Caminó a su alrededor.

Se apartó dos pasos.
Volvió.
Como si quisiera asegurarse de que el cuerpo seguía allí.
De que respiraba.
De que todo ese esfuerzo no había sido solo una maniobra vacía contra la nada.
Desde la locomotora ya habían dado aviso por radio.
El conductor descendió en cuanto pudo detenerse con seguridad metros más adelante.
Corrió de vuelta por la vía, jadeando, con el miedo todavía pegado al estómago.
Lo primero que vio fue al perro.
No gruñía.
No mostraba agresividad.
Estaba inclinado sobre el hombre caído, lamiéndole la cara con insistencia.
“Dios mío,” alcanzó a decir el conductor.
Martín emitió un gemido.
Un sonido apenas.
Pero suficiente.
Estaba volviendo.
Abrió los ojos con dificultad.
Todo le daba vueltas.
La boca le sabía a sangre y tierra.
Lo primero que distinguió fue una luz blanca difusa.
Luego el cielo.
Luego la silueta del perro, tan cerca que casi podía sentirle el aliento caliente sobre la cara.
Quiso moverse.
El dolor le atravesó el pecho.
Quiso hablar.
No le salió nada inteligible.
El conductor se agachó.
“Quieto, amigo, quieto. Ya vienen.”
Martín intentó enfocar.
Miró al perro otra vez.
La chaqueta estaba rasgada.
Llenísima de tierra.
Tirada de un lado como si alguien la hubiera estirado con furia.
El perro jadeaba.
No apartaba los ojos de él.
Había una ansiedad absoluta en esa mirada.
No de miedo por sí mismo.
De preocupación.
Martín aún no entendía.
No podía.
Su cerebro estaba demasiado nublado por el colapso, la falta de aire y el susto.
Los paramédicos llegaron en minutos que parecieron una vida.
Oxígeno.
Monitoreo.
Preguntas rápidas.
Dolor torácico.
Posible infarto.
Golpes múltiples.
Uno de ellos preguntó cómo había salido de las vías.

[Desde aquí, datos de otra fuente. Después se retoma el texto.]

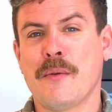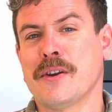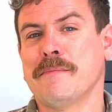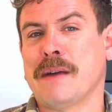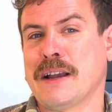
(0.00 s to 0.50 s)
I
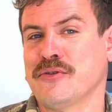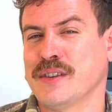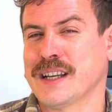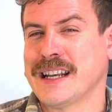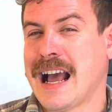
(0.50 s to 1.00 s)
want a battery
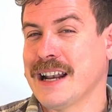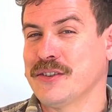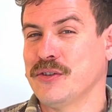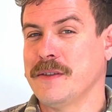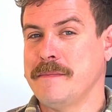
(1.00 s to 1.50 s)
that can
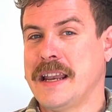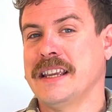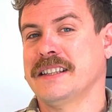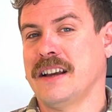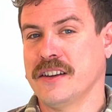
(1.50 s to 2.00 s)
handle
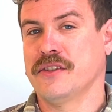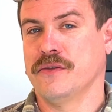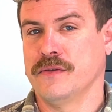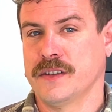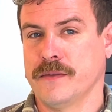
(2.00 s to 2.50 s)
many
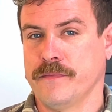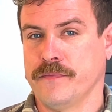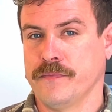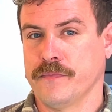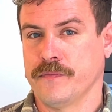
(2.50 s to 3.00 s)
cycles.
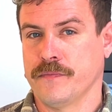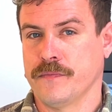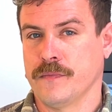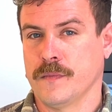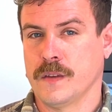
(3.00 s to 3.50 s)

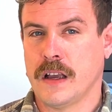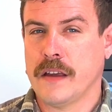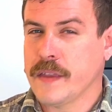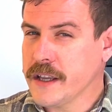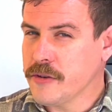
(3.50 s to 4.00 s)
I
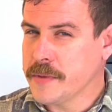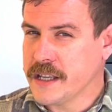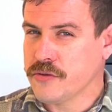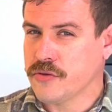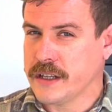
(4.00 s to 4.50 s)
think it'll be
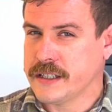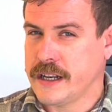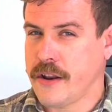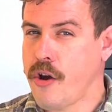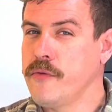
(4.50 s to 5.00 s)

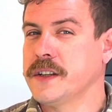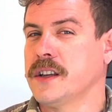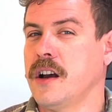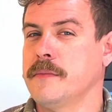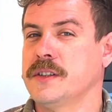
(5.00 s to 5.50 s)
interesting over
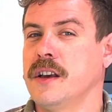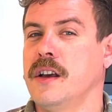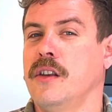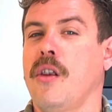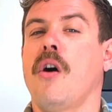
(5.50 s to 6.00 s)
time
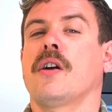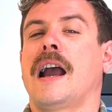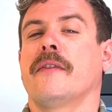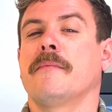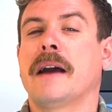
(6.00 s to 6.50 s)
to log
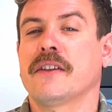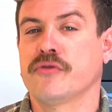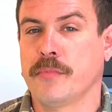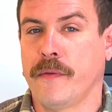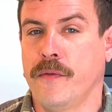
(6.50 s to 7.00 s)
how the
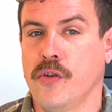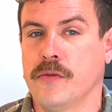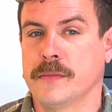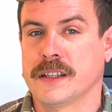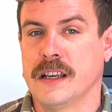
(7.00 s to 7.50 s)
battery
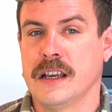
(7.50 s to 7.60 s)
performs.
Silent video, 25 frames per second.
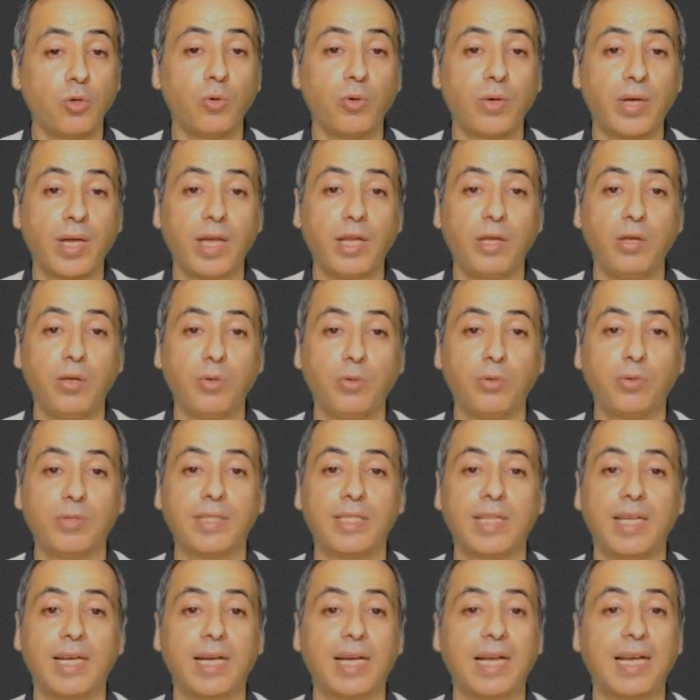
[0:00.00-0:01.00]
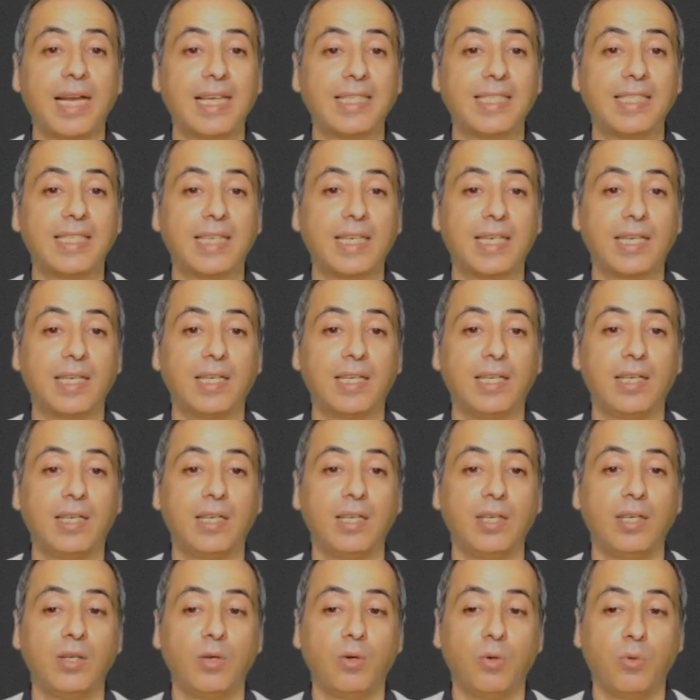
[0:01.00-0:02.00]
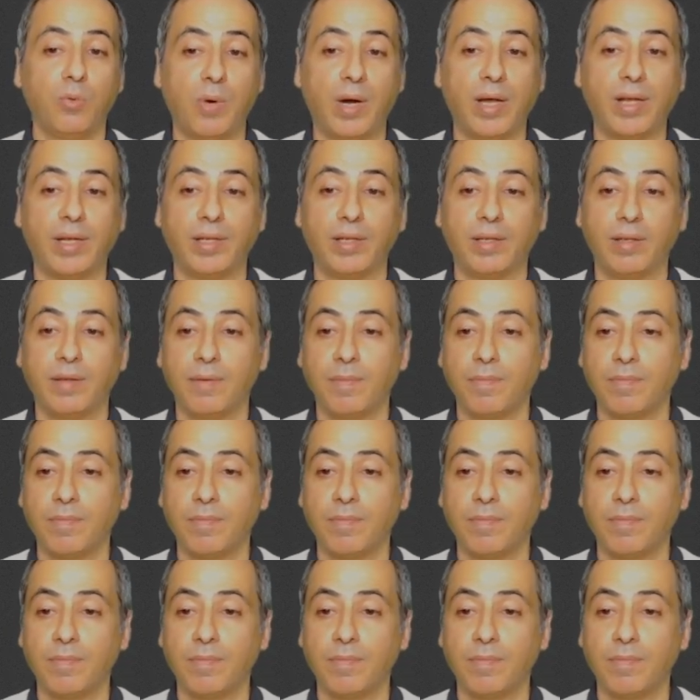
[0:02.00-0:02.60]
you can use the classical one.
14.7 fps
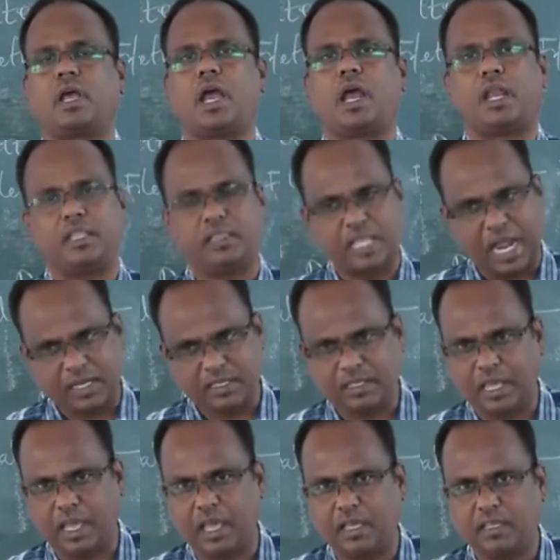and in that
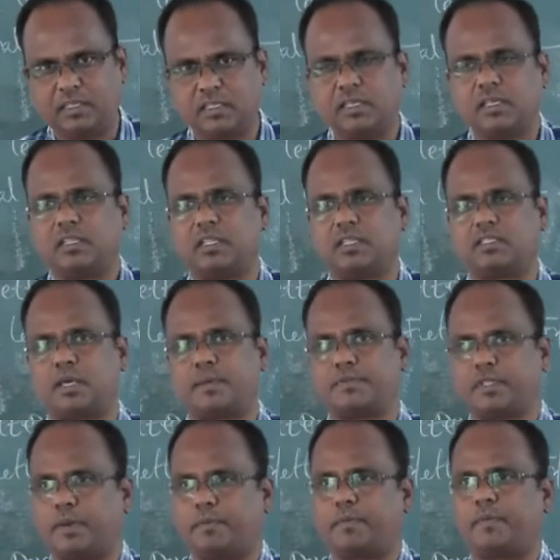case the
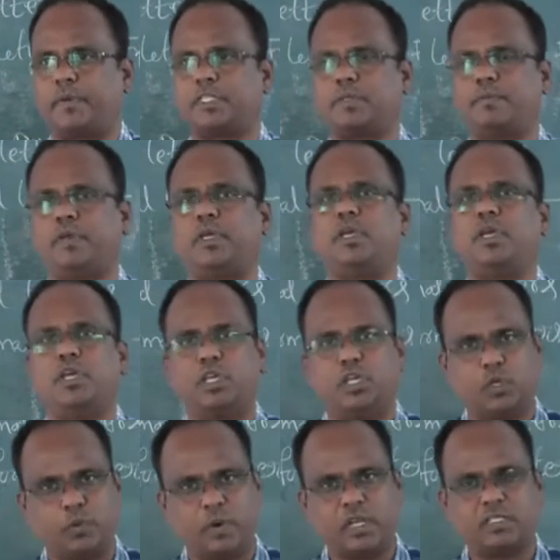subscript must be
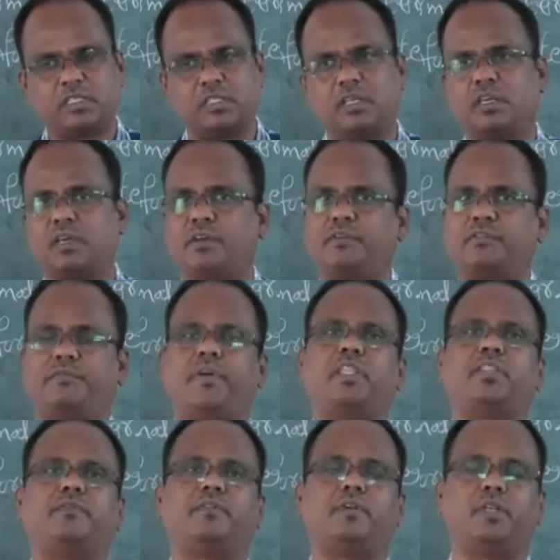yours
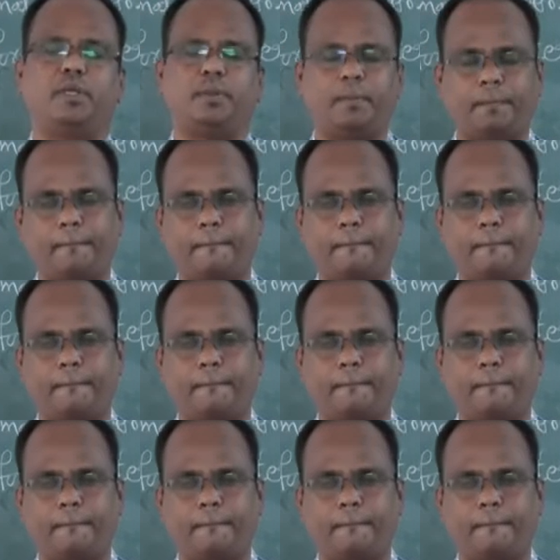faithfully.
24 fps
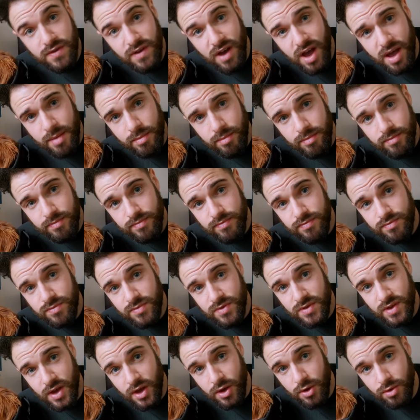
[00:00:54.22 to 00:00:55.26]
to ride
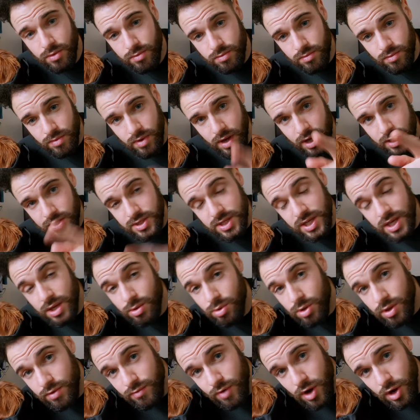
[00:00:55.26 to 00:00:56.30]
on your bike
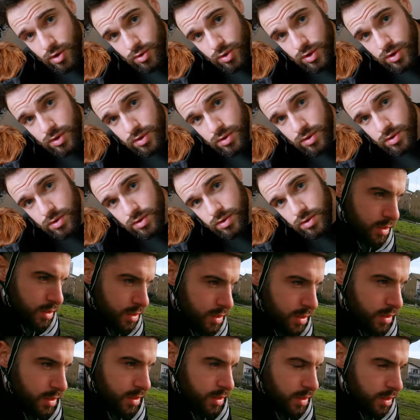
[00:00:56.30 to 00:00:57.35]
with your dog.
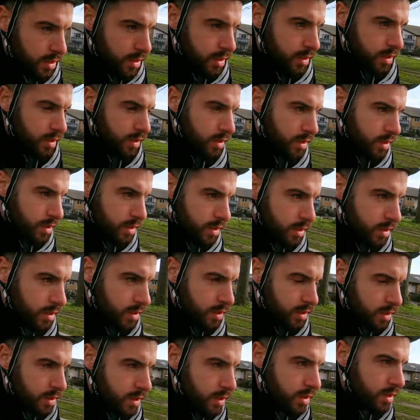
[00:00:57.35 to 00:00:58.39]
So stay tuned to
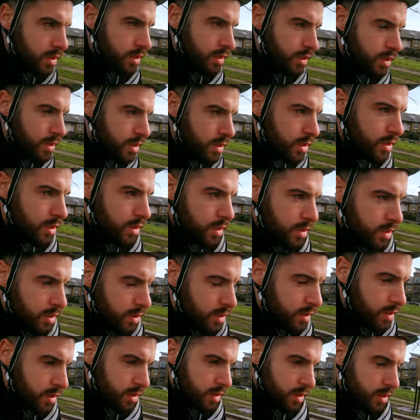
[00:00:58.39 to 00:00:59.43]
the end to see this
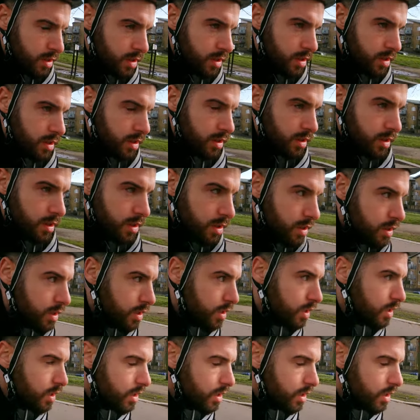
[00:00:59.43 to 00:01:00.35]
little fellow in a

El conductor señaló al perro.
“Él.”
Nadie respondió de inmediato.
Porque la frase sonaba ridícula.
Imposible.
Y, sin embargo, allí estaba la evidencia.
La chaqueta mordida.
Las marcas de arrastre.
La posición del cuerpo.
El estado del animal.
Todo apuntaba a lo mismo.
Mientras cargaban a Martín a la camilla, el perro intentó seguirlos.
No atacando.
No ladrando.
Solo acercándose.
Uno de los paramédicos levantó una mano por reflejo, esperando tensión.
Pero el perro solo quiso alcanzar el borde de la camilla y oler una vez más la mano del hombre.
Luego se detuvo.
Como si acabara de entregar algo que ya no le pertenecía.
Los trabajadores del rescate llamaron a control animal.
No porque el perro hubiera hecho nada malo.
Porque nadie sabía qué más hacer con él.